* [Work instructions] Every line from the one with "[12:42.89-12:43.79]" through the final line of the data below goes in the answer, copied exactly. Pictures do not.

* [Stored data entries]
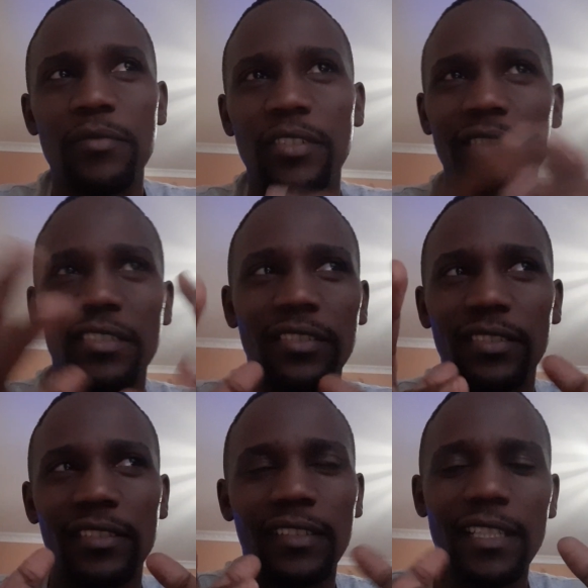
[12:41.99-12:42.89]
She's
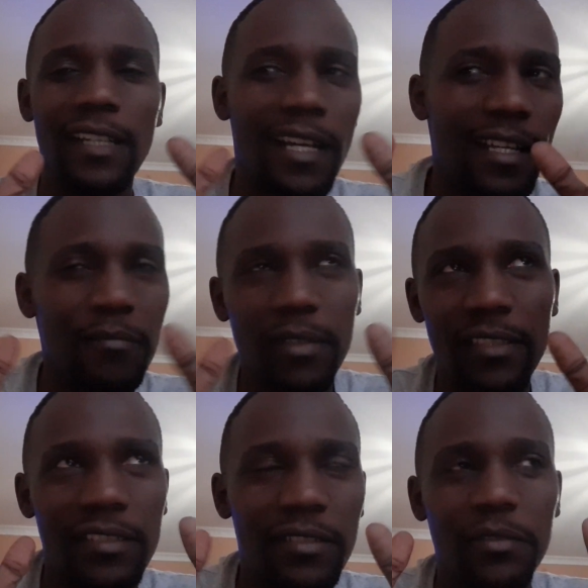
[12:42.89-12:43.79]
just saying hi,
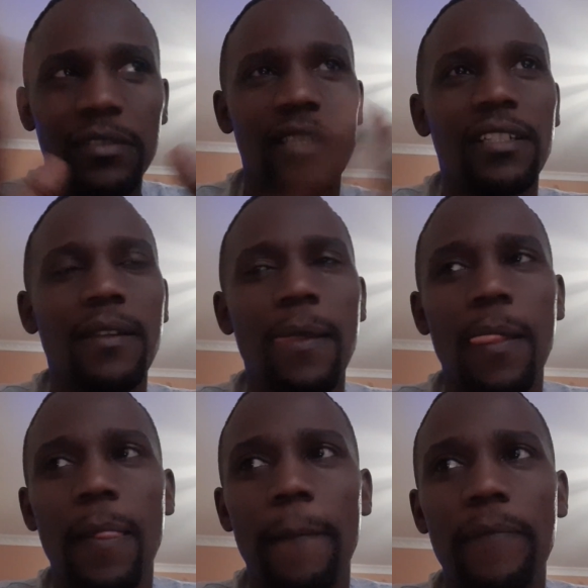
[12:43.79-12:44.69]
but
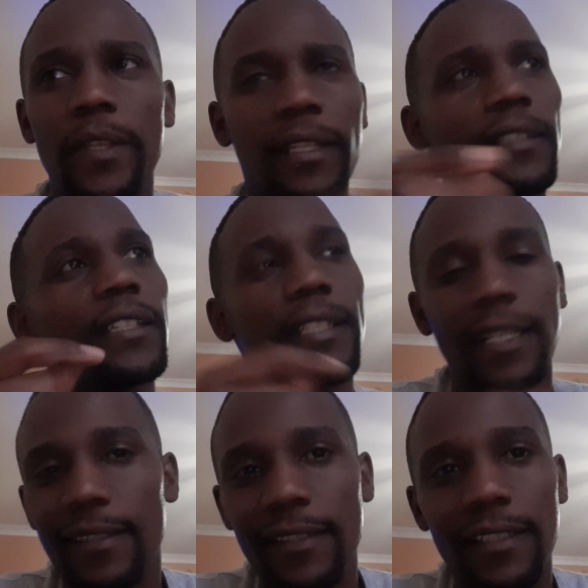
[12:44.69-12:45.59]
and then they
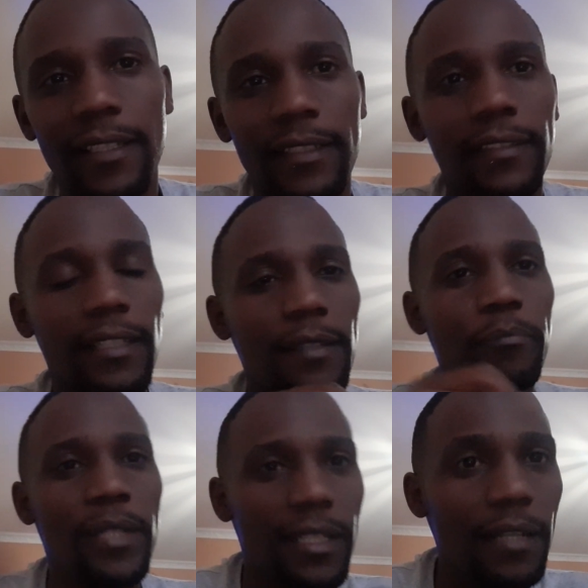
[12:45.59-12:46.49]
get in and they start
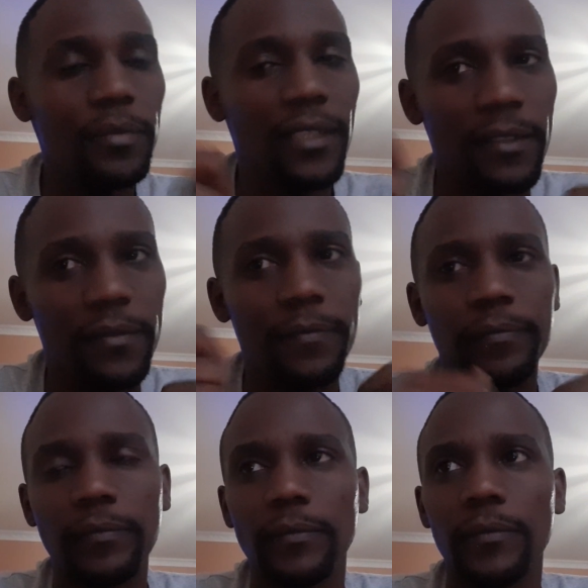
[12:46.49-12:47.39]
picking up stuff.
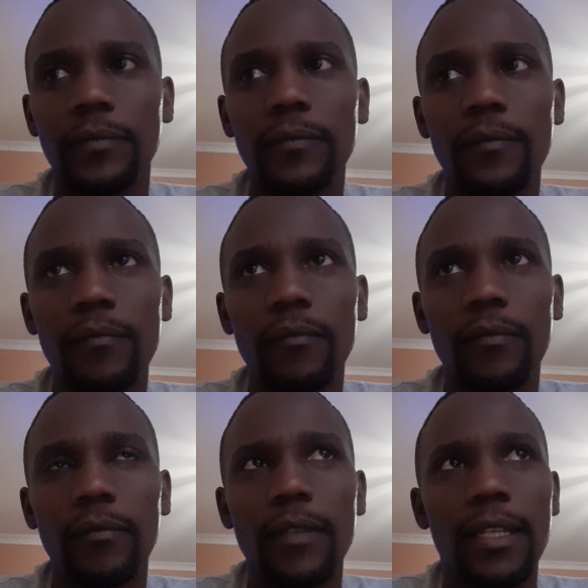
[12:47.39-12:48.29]

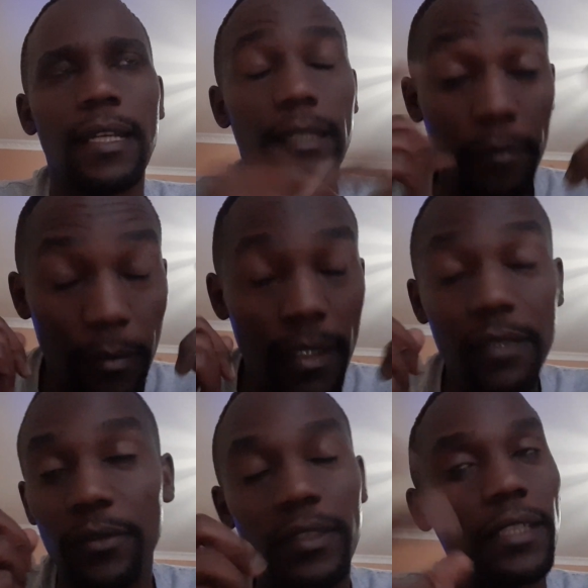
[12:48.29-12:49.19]
And then my
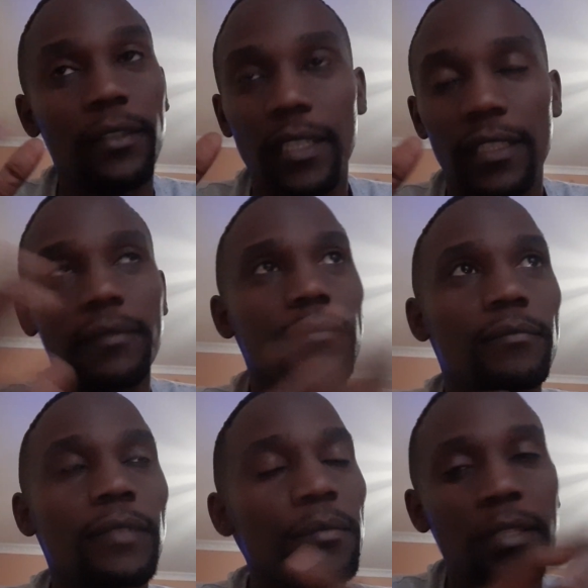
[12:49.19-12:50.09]
mind was like, okay,
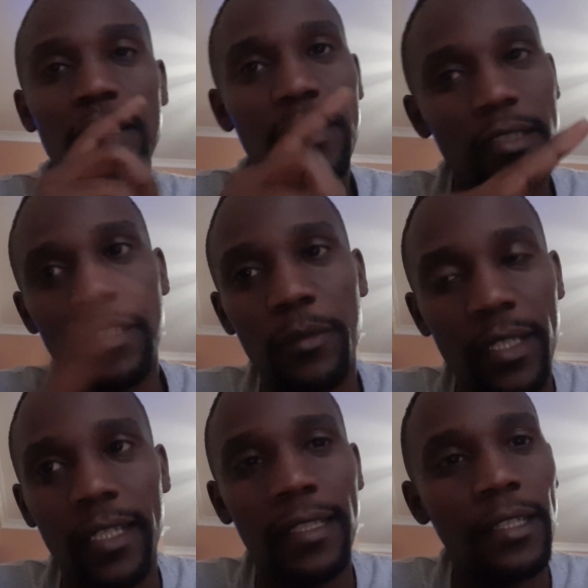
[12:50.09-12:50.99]
maybe they want
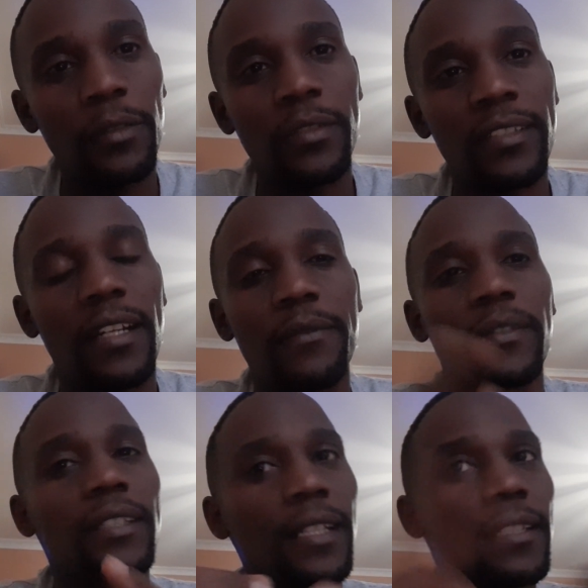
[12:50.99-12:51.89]
to get the old stuff
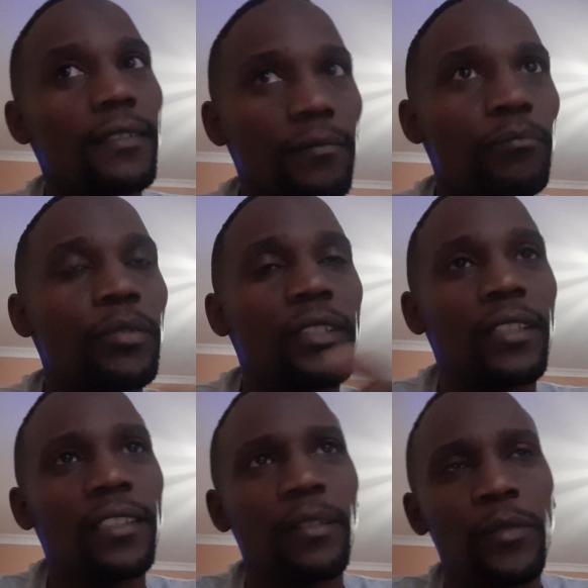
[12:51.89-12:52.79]
and bring
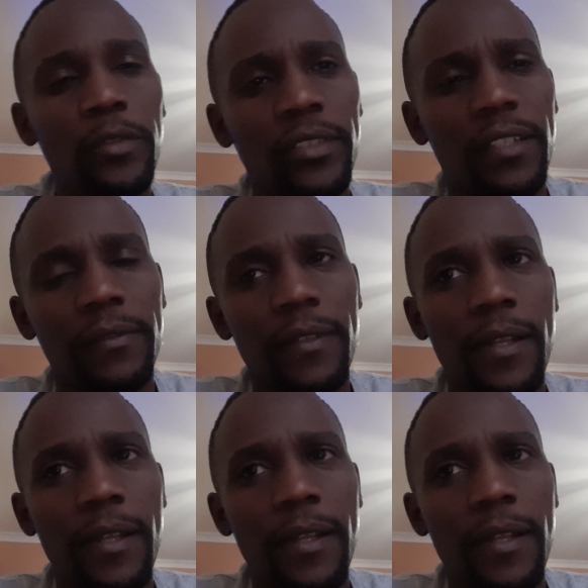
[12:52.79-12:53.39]
in some new stuff.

* [Answer box]
[12:42.89-12:43.79]
just saying hi,
[12:43.79-12:44.69]
but
[12:44.69-12:45.59]
and then they
[12:45.59-12:46.49]
get in and they start
[12:46.49-12:47.39]
picking up stuff.
[12:47.39-12:48.29]

[12:48.29-12:49.19]
And then my
[12:49.19-12:50.09]
mind was like, okay,
[12:50.09-12:50.99]
maybe they want
[12:50.99-12:51.89]
to get the old stuff
[12:51.89-12:52.79]
and bring
[12:52.79-12:53.39]
in some new stuff.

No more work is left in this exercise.